There are many occasions in your ETL development process in which you need to work with files from an HTTP service endpoint and you are tasked to consume the data with the files. Such files can be a JSON file, an XML file, an EDI file, or a flat file (such as the CSV format). Traditionally, such file data consumption requires you to first download the file(s) from the endpoint before you can process the data contained within them. This generally requires two control flow and data flow tasks, with the first one to download the file(s) from the service endpoint that saves them to a staging location in the local file system, and then use another data flow to read and process the file contents. In today's blog post, we will discuss an alternative approach, in which you don't have to save the files locally, but instead, the file content is saved in your ETL process' memory, which you can consume the in-memory data directly in your next data flow task. Such in-memory file handlings provide some unique advantages, including package or solution transportability (easily move to another environment with restrictive local access), simplified data flow design, and the ability to manage it all within SSIS infrastructure. This also opens up the possibility to easily switch to a different SSIS runtime environment when the needs arise, thanks to the elimination of the dependency on local file storage. Let's take an example, where a set of JSON files from an HTTP web service endpoint, needs to be downloaded and processed in order to extract data from within them. This can be easily achieved using the full suite of KingswaySoft SSIS components made available in our SSIS Productivity Pack product. To be more specific, we will be using the HTTP Requester Task/Component to download files from custom URLs or endpoints. To parse and process JSON files, we use the JSON Source component as well. The combination of the two components can be used to achieve both scenarios including downloading and physically saving the file, or otherwise the file can be downloaded and saved in memory without the dependency on local file storage before processing.
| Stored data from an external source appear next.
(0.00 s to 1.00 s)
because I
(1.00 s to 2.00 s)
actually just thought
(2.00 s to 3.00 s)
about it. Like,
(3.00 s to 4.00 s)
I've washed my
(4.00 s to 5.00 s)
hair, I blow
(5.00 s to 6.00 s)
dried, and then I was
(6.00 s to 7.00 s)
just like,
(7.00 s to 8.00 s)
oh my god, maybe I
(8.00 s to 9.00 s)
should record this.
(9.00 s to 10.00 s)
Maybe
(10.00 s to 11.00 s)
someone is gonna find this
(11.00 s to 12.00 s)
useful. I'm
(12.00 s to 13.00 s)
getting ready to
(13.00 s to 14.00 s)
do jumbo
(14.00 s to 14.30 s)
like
Now, let's show how it can be achieved. For our demonstration, the below components will be used:
- HTTP Requester Task
- JSON Source component
- Dummy Destination (which can be substituted with pretty much any other Destination component that you wish to write to)
It is important to mention, that the same in-memory file processing capabilities are also offered in some of the other SSIS data flow components offered in the SSIS Productivity Pack including.
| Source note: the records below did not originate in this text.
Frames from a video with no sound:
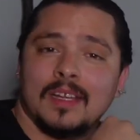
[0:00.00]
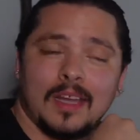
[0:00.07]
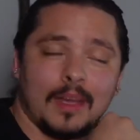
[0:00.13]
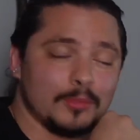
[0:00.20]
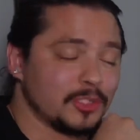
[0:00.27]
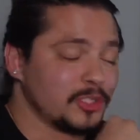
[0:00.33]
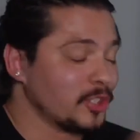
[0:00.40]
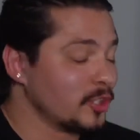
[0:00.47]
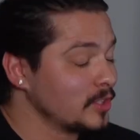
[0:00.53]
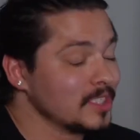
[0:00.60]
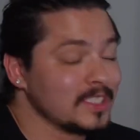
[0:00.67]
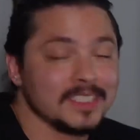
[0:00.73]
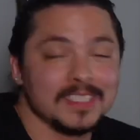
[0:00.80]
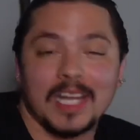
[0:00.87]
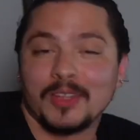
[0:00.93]
I'm sure
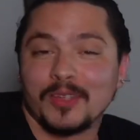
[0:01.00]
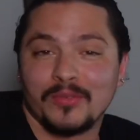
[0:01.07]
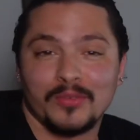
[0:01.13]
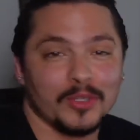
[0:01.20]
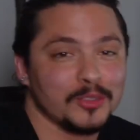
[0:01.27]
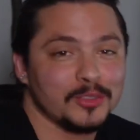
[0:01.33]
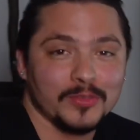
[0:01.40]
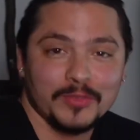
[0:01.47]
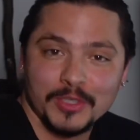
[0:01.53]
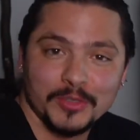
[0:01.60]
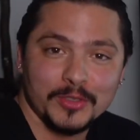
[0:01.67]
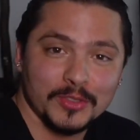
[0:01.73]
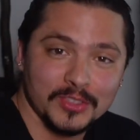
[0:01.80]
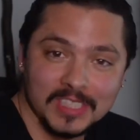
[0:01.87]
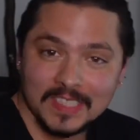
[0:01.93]
this is not the first review
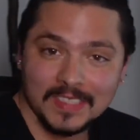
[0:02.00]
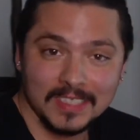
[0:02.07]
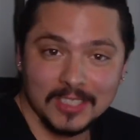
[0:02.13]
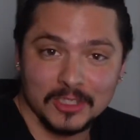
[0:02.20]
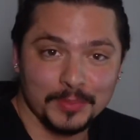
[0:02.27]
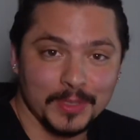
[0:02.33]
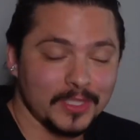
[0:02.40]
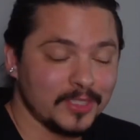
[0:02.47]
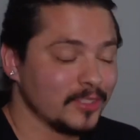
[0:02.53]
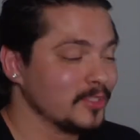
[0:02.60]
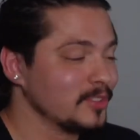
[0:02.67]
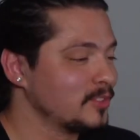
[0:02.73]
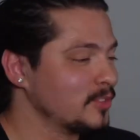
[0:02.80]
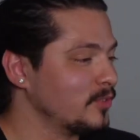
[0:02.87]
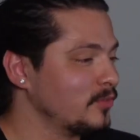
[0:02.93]
you've seen of these
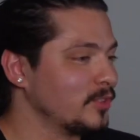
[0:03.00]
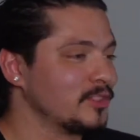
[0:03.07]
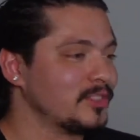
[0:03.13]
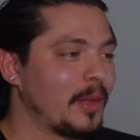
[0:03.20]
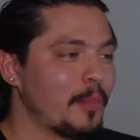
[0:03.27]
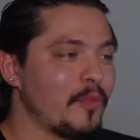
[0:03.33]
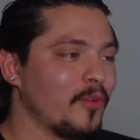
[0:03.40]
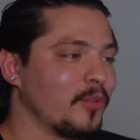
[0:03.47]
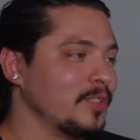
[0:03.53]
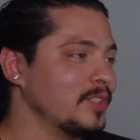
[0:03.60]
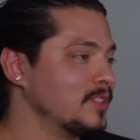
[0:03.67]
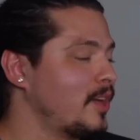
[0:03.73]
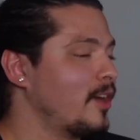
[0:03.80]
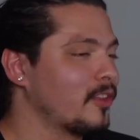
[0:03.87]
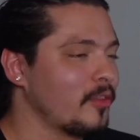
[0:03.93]
speakers or the first time you've heard
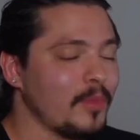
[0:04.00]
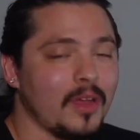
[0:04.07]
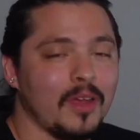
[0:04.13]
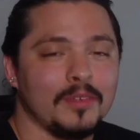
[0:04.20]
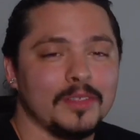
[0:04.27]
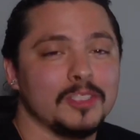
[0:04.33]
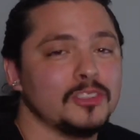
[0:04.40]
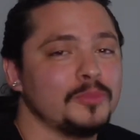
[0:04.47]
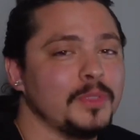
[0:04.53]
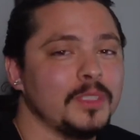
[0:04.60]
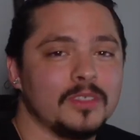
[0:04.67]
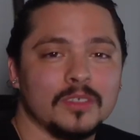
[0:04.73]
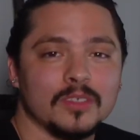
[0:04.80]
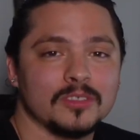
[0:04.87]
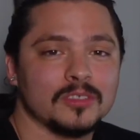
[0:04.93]
these talked about. These
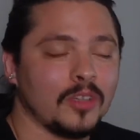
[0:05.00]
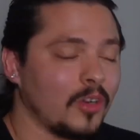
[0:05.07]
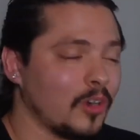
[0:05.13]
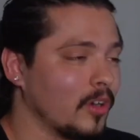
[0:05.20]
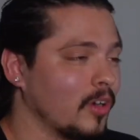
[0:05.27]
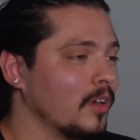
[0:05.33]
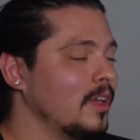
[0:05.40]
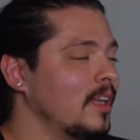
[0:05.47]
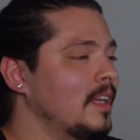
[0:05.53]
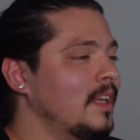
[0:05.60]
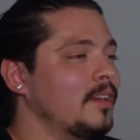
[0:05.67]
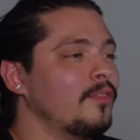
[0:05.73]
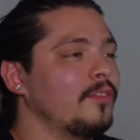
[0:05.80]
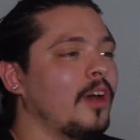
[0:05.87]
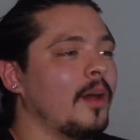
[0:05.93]
speakers are
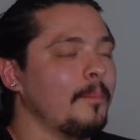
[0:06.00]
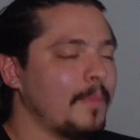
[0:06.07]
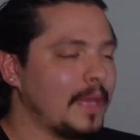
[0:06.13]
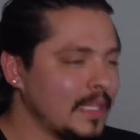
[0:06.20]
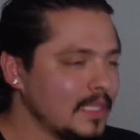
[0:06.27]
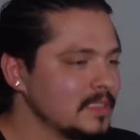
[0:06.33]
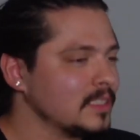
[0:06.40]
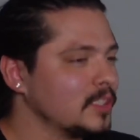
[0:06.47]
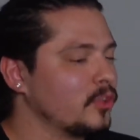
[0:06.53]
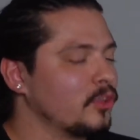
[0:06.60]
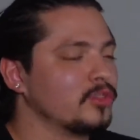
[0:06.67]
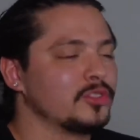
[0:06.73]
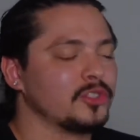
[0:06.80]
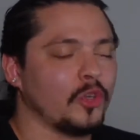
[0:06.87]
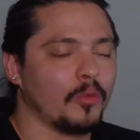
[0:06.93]
amazing.
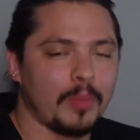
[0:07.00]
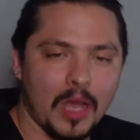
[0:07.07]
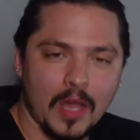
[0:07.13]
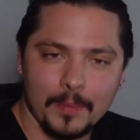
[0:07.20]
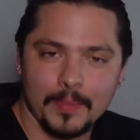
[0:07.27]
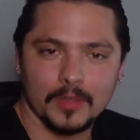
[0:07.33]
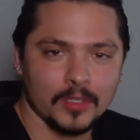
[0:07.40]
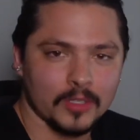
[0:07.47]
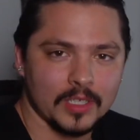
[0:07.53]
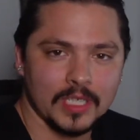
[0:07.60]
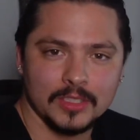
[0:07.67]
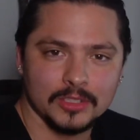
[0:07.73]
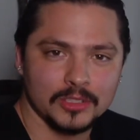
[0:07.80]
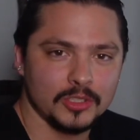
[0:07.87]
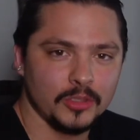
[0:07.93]
They're so popular in
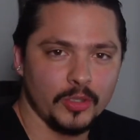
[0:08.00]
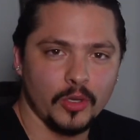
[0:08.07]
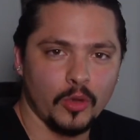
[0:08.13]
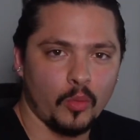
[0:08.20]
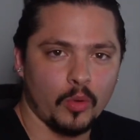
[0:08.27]
the studio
With that in mind, let's get started.
Configuring the HTTP Requester Task
The HTTP Requester Task is a control flow task component that can be used to send an HTTP request and receive a response, typically used to download files. Once you configure and select the HTTP connection manager (Online Help Manual link here for more information), you can enter the other details such as the HTTP method, relative path, any query string parameters (if any), etc. As we are looking to process the file in memory, an important decision will have to be made with the Response Body Output option on the screen. To achieve this, we will be choosing the Output to Variable option, which allows us to pick a String or an Object variable from the list of available variables or parameters in the package/project scope. Note that in our case, the file content to be downloaded is in JSON format, and hence we choose a String variable that we have created in advance. If in other cases you wish to download a binary object, then an Object variable can be chosen.
Once this is done, save and close the task, and then, drag and drop a new Data Flow Task, and connect the HTTP Requester Task to it (The overall design can be viewed in a later section). And within that Data Flow Task, put a JSON Source component, and let's see how this can be designed.
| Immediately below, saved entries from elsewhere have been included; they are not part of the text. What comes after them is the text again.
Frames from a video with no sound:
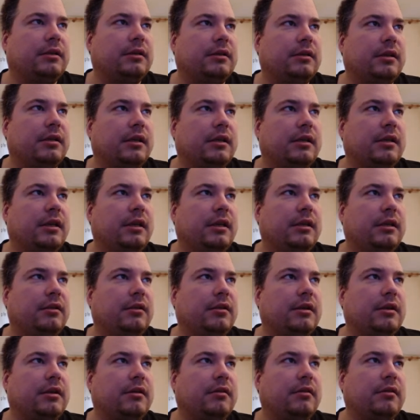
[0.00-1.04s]
I think you
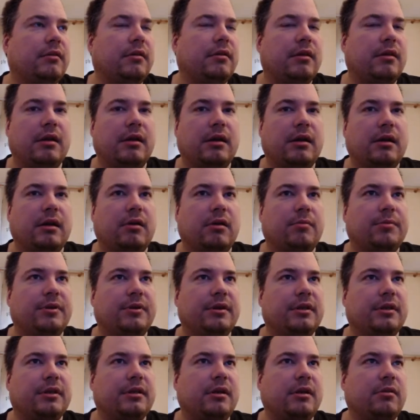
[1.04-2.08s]
can up the
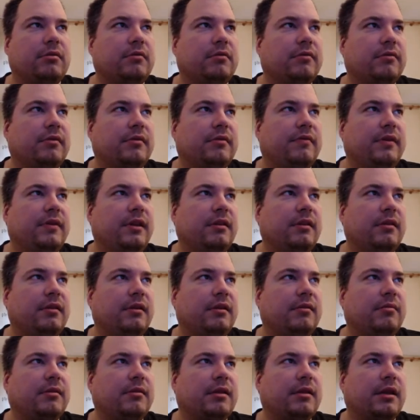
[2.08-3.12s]
sound for the video a
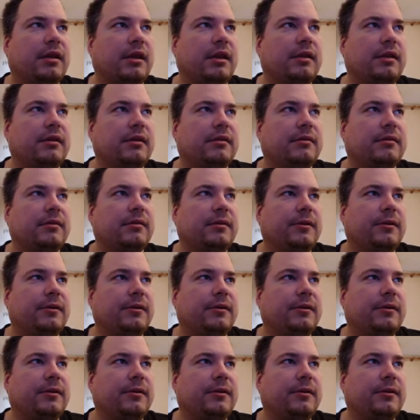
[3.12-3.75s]
little bit higher.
Configuring the JSON Source component
The JSON Source component supports a source type called <<File Content in Variable>> and this can be used to reference a variable instead of a local file as its Source to read data from.
Once we have the connection manager specified properly, we can then move on to select the variable that has been specified as the output for the HTTP Requester Task. Now, in order to parse the values out correctly as the variable gets populated with the JSON body at runtime, we would need to predefine the document design in the JSON Source component. This can be done by using the Import options on the Document Designer page.
At design time, you could create a local file, and import it to generate the document designer. You can also import a file from an HTTP service endpoint directly. Once the import is done, the component should populate the document design accordingly with all columns and outputs generated as required, those will become automatically available to the SSIS pipeline, which can be then mapped to your Destination components in the same data flow. To know more about how the JSON Source document design metadata works, please refer to our Online Help Manual here.
Once we have the above two configured, we are ready to run our package. Note that the HTTP Requester, and the Data Flow Task that contains the JSON Source flow, need to be connected in series. Then, as you can see at runtime, the HTTP Requester task assigns the response body from the downloaded file to the variable, which in turn gets passed onto the JSON Source component, parsing out the values as per the document designer.
Note that the documentation designer for the JSON Source component decides how the file is parsed. You have all the options in our JSON source to fine-tune the metadata of the ETL process to make it best fit your business requirements.
Conclusion
Using a simple design such as the above, you can easily handle in-memory file downloads and reading, avoiding the dependency on local file storage. This simplifies your package design and removes the cluttering of your ETL process. The above example works for our JSON source component, and the same strategy can also be used for other data-related components, including CSV, and XML files in our XML Source Component and Premium Flat File Source Component as mentioned previously.
We hope this has helped!